Stream DB V3

Discover more about the Stream DB V3 component and how to use it on the Digibee Integration Platform.

Stream DB V3 allows the establishment of a connection with a service that supports the JDBC (Java Database Connectivity) protocol and the execution of the SQL (Structured Query Language) instructions. To see all the databases supported by this component, read the Supported databases documentation.

Differently from the DB V1 component, Stream DB has been designed to make execution in batches, which means, each return (resulting line or row) of the executed SQL instruction is individually treated through a subpipeline, being able to have its own processing flow. Read the Subpipelines article to learn more.

Parameters

Take a look at the configuration parameters of the component. Parameters supported by Double Braces expressions are marked with (DB).

ParameterDescriptionDefault valueData type

Account

For the component to make the authentication to a JDBC service, it's necessary to use a Basic or Kerberos-type account (check the topic Authentication via Kerberos).

N/A

String

Database URL (DB)

URL (Uniform Resource Locator) to establish connection to the database server with support to the JDBC protocol. This parameter supports Double Braces (DB).
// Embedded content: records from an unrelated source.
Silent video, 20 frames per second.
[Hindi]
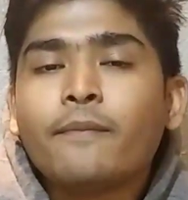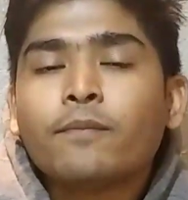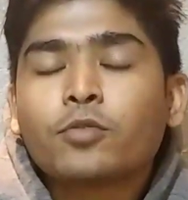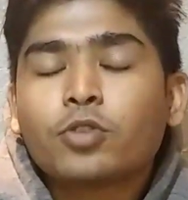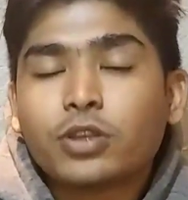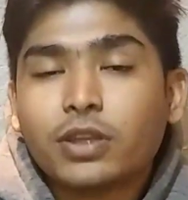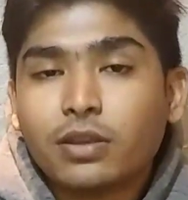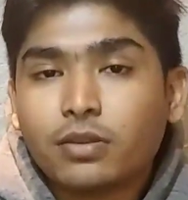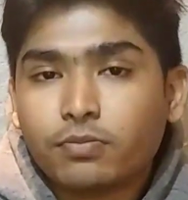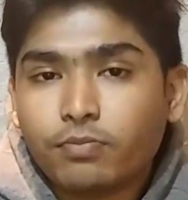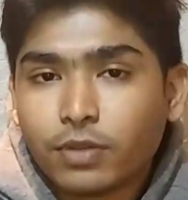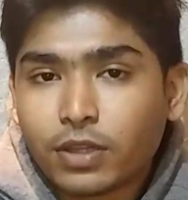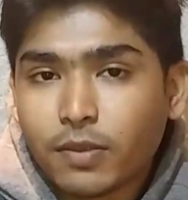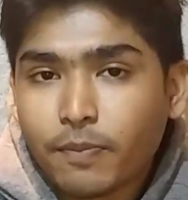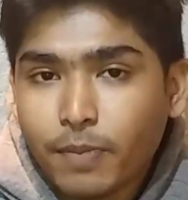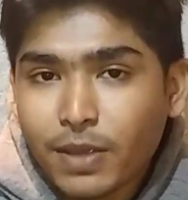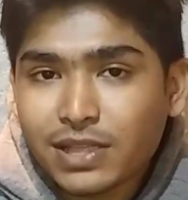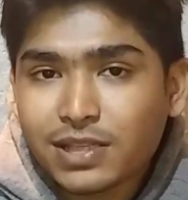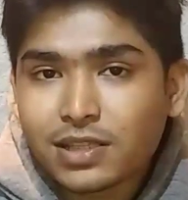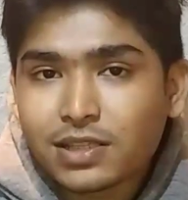तो ये मतलब
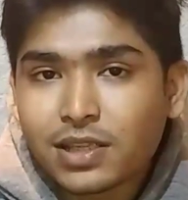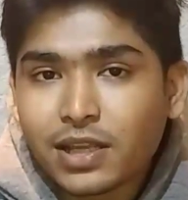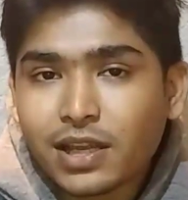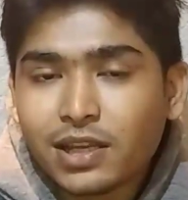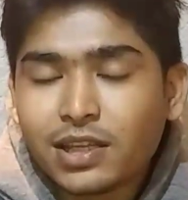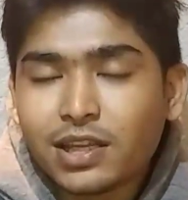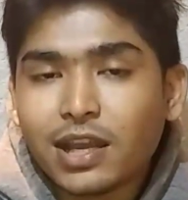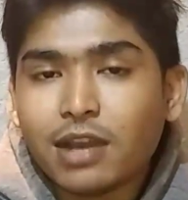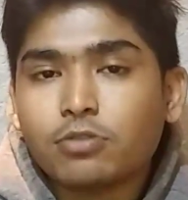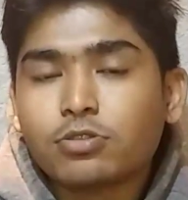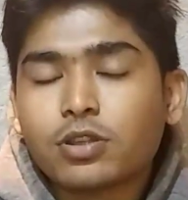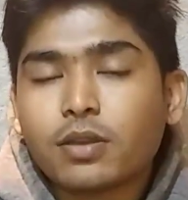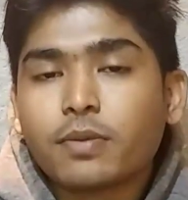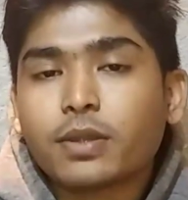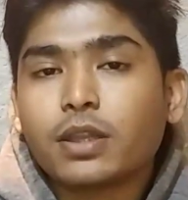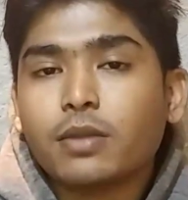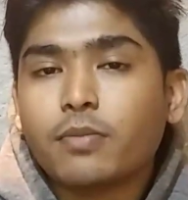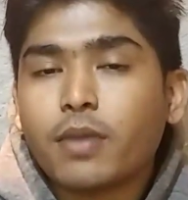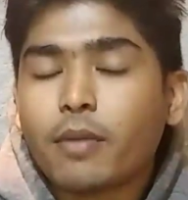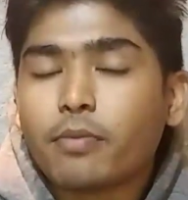पैसा सेंड किया उसके
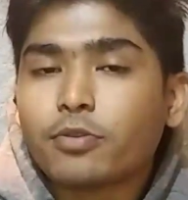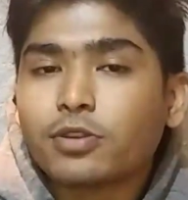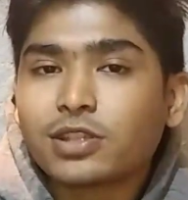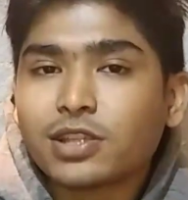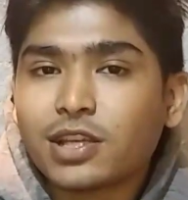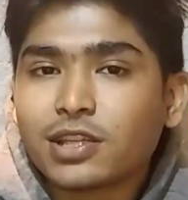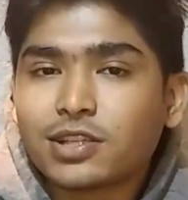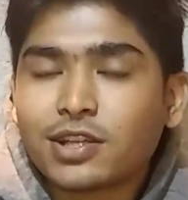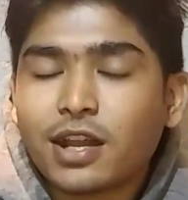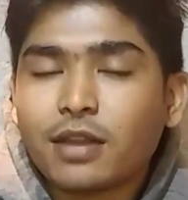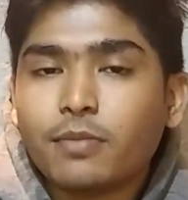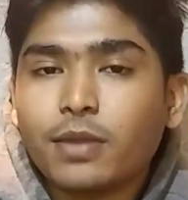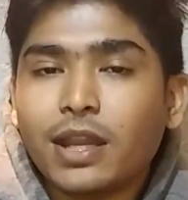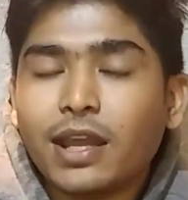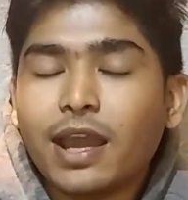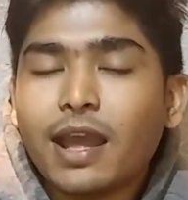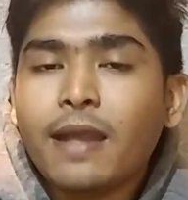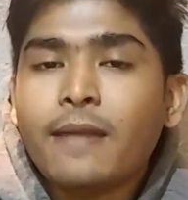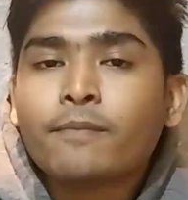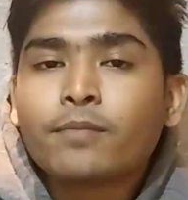बदले में आपको स्केच कार्ड मिला है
jdbc:mysql://35.223.175.97/db-training

String

SQL Statement

SQL instruction to be executed.

select * from clientes LIMIT 2

String

Column Name

If an error occurs while processing the onProcess subpipeline, the value associated with the column defined in this field will be added to the error message in a new field called "processedId" that can be handled by the onException subpipeline.

codigo

String

Parallel Execution Of Each Iteration

When activated, this option causes each one of the passes through the pipeline to be made in parallel, reducing the total execution time. However, there's no guarantee that the items will be executed in the order returned by the database.

False

Boolean

Blob As File

If activated, this option causes the blob-type field to be stored in the pipeline context as files; otherwise, the fields are stored as normal texts (strings) and coded in base64.

False

Boolean

Clob As File

If activated, this option causes the clob-type field to be stored in the pipeline context as files; otherwise, the fields are stored as normal texts (strings).

False

Boolean

Charset

This option will only be shown in case the Clob As File option is activated. This parameter allows you to set the Clob file encoding.

UTF-8

String

Fail On Error

When activated, this parameter suspends the pipeline execution only if there’s a severe occurrence in the iteration structure, disabling its complete conclusion. The Fail On Error parameter activation doesn’t have any connection with the errors occurred in the components used for the construction of the subpipelines (onProcess and onException).

False

Boolean

Custom Connection Properties

Specific connection properties defined by the user.

N/A

String

Keep Connections

If activated, the option will keep the connection with the database for a maximum of 30 minutes; otherwise, it will be for 5 minutes only.

True

Boolean

Advanced

If activated, the following configurations will be available:

False

Boolean

Pool Size By Actual Consumers

If the option is activated, the number of pooled connections will be equivalent to the number of consumers configured during pipeline deployment. Otherwise, the pool size is given by the pipeline deployment size, irrespective of the number of consumers.

False

Boolean

Exclusive DB Pool

If the option is activated, a new non-shared pool will always be created for the sole use of this component. Otherwise, a pool might be shared between components if the URL is the same.

False

Boolean

Output Column From Label

For some databases, it's important to keep this option activated if your SELECT is using any alias because that way you guarantee the name of the column will be shown exactly like the configured alias.

False

Boolean

Connection Test Query

SQL instruction to be executed before each connection is established (i.e., select 1 from dual). This parameter is optional and must be applied only to databases that don't have reliable information about the connection status.

N/A

String

Raw SQL Statement (DB)

If the option is active, the SQL Statement parameter allows the use of dynamic queries through Double Braces statements. When using this functionality, you must ensure that the pipeline has security measures against unwanted SQL statements (SQL Injection). See more about this parameter in the section below.

False

Boolean

In situations where an Apache Hive database is used, the Updatecount data may be unavailable due to a system behavior. This information will be available only if the updated row control is enabled on the Apache Hive server. To learn more about Apache Hive support for the Digibee Integration Platform, refer to Supported databases.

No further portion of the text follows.